■ Exercise objective
From the line that contains "[11:45.11-11:45.51]" down to the last line of the data below, restate every line word for word, skipping any images.

Stored dataset items:

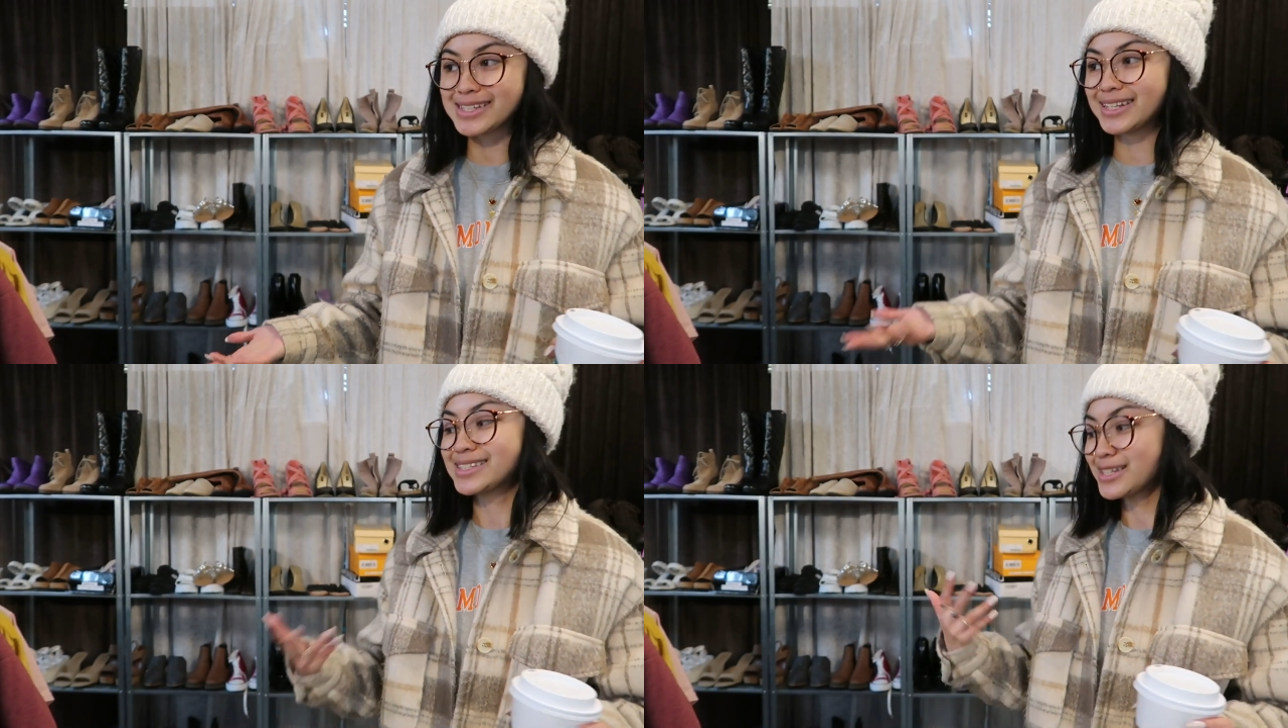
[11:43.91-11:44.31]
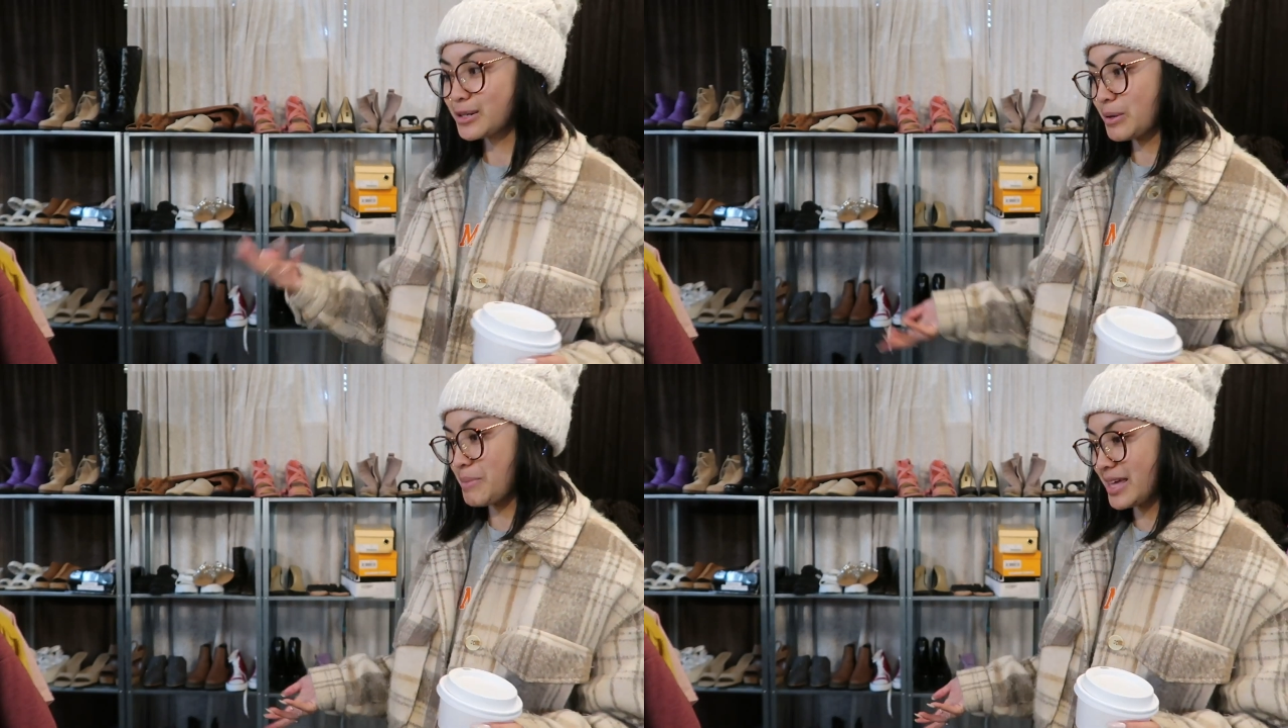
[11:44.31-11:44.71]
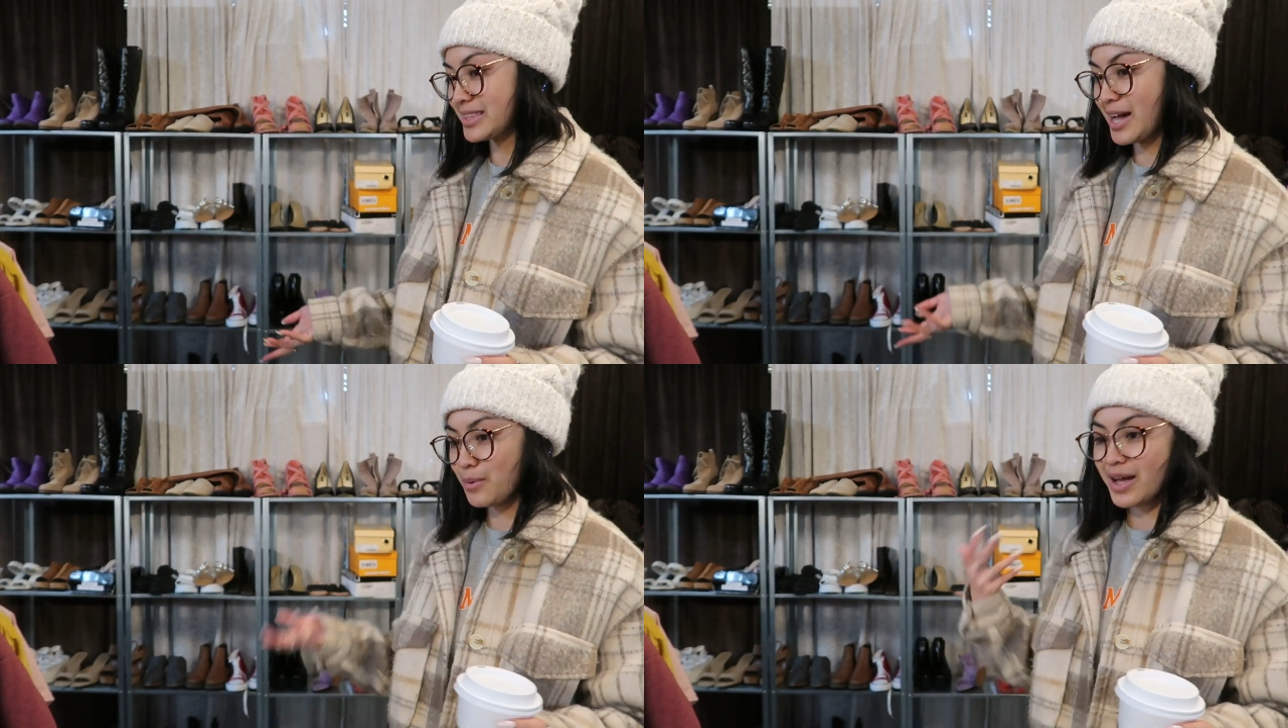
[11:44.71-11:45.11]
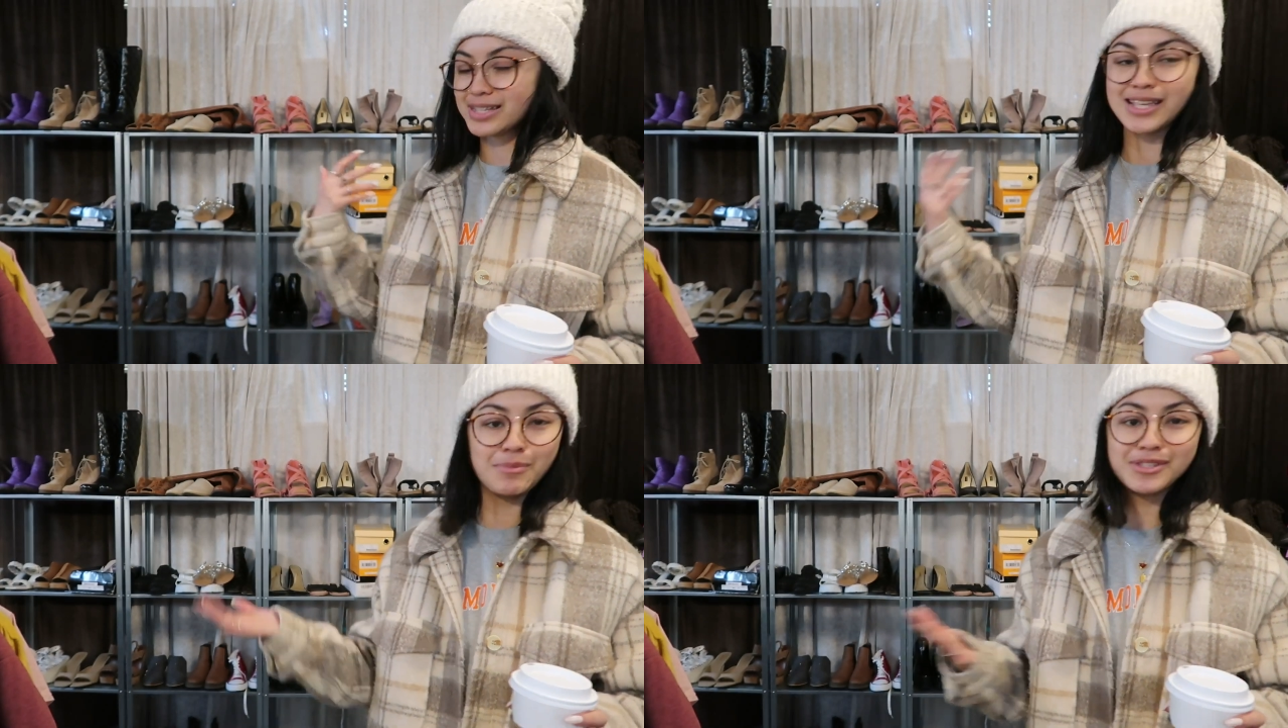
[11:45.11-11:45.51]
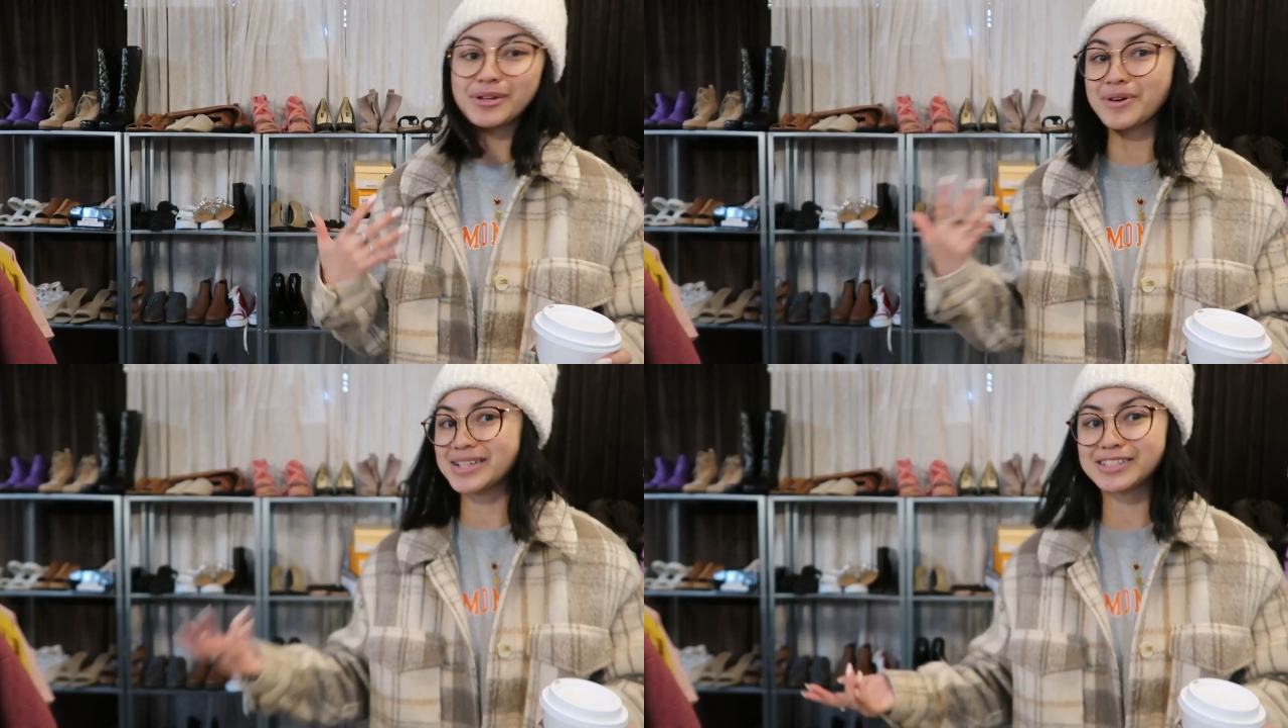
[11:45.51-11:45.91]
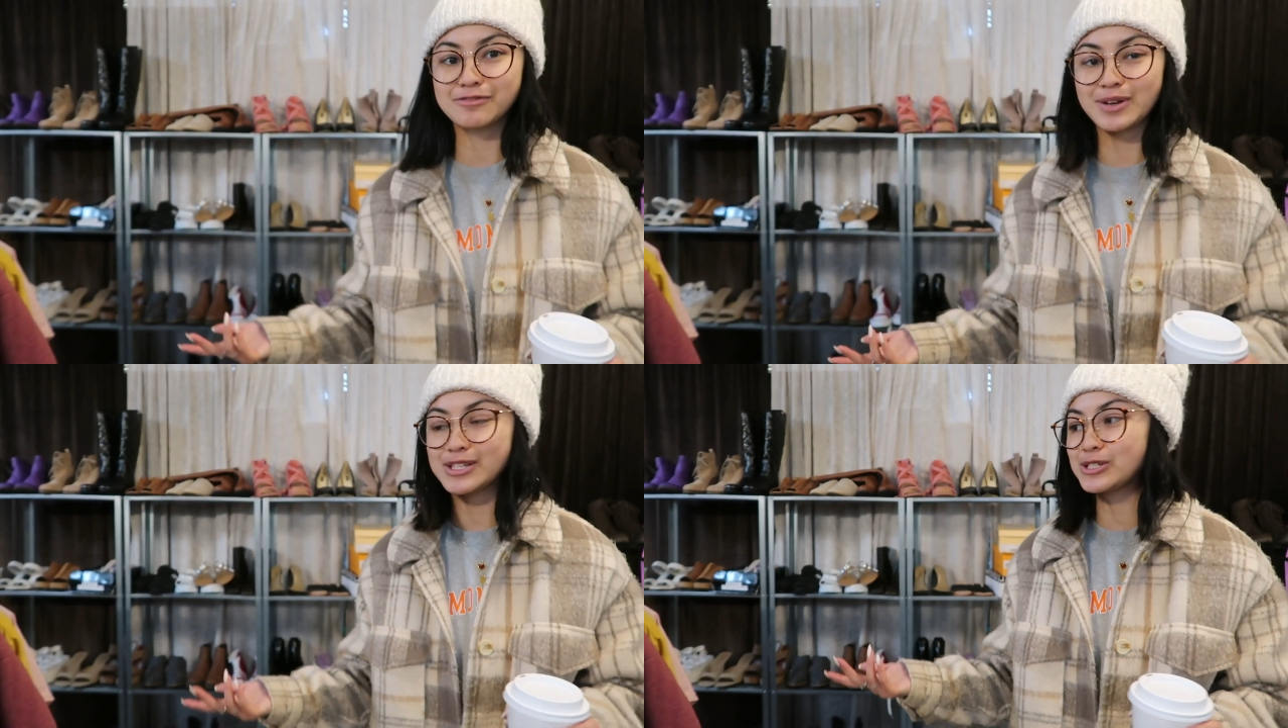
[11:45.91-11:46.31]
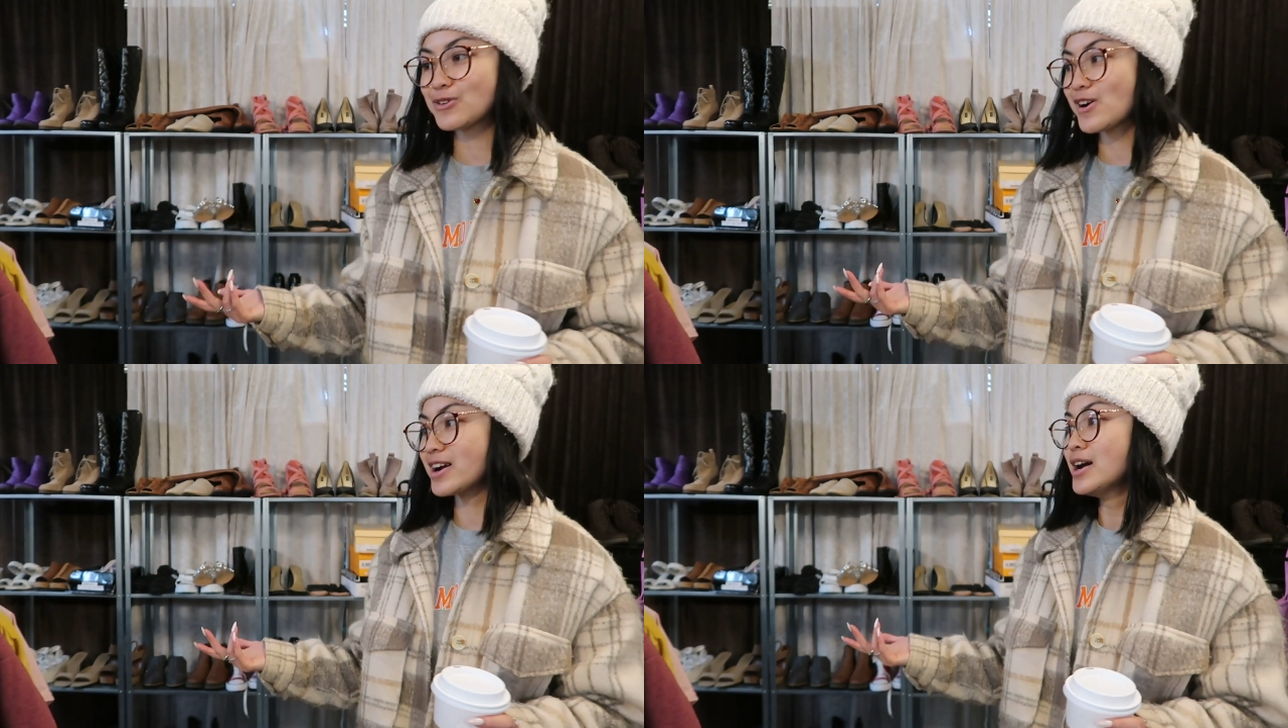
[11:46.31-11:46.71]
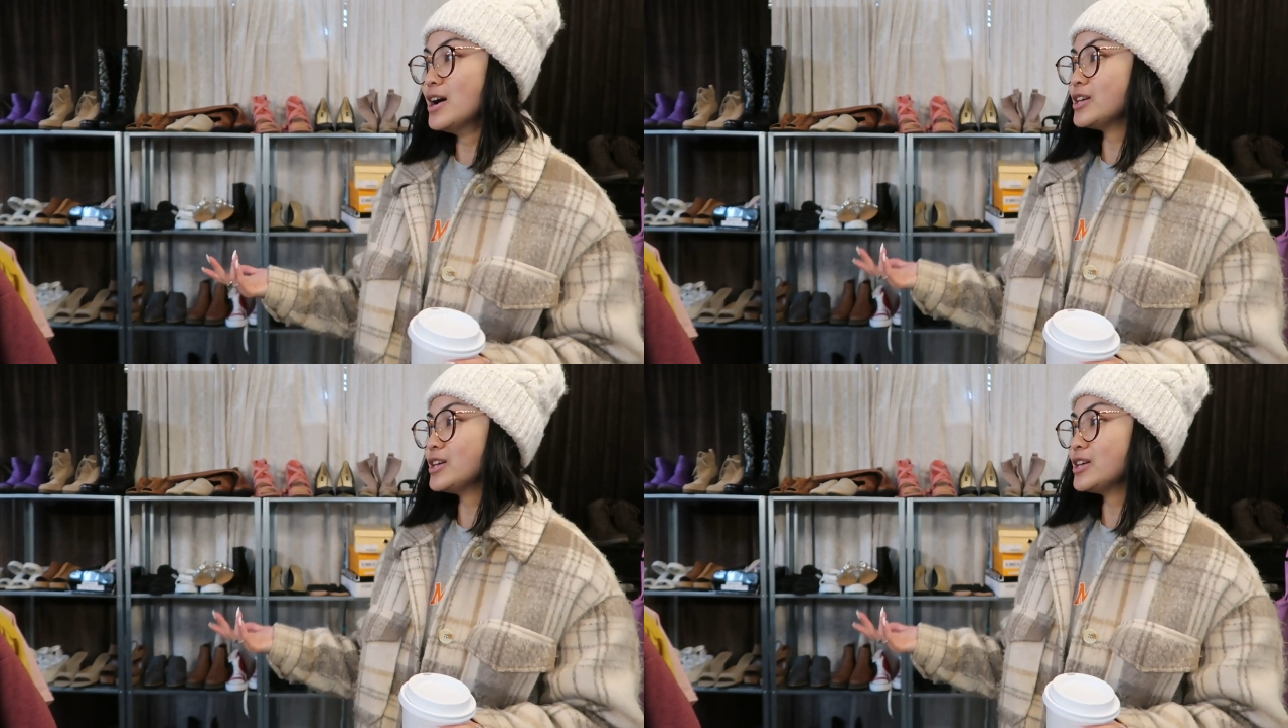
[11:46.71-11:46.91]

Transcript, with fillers: that it's gonna remain that way. Same with the rest of my store.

■ Exercise output
[11:45.11-11:45.51]
[11:45.51-11:45.91]
[11:45.91-11:46.31]
[11:46.31-11:46.71]
[11:46.71-11:46.91]

Transcript, with fillers: that it's gonna remain that way. Same with the rest of my store.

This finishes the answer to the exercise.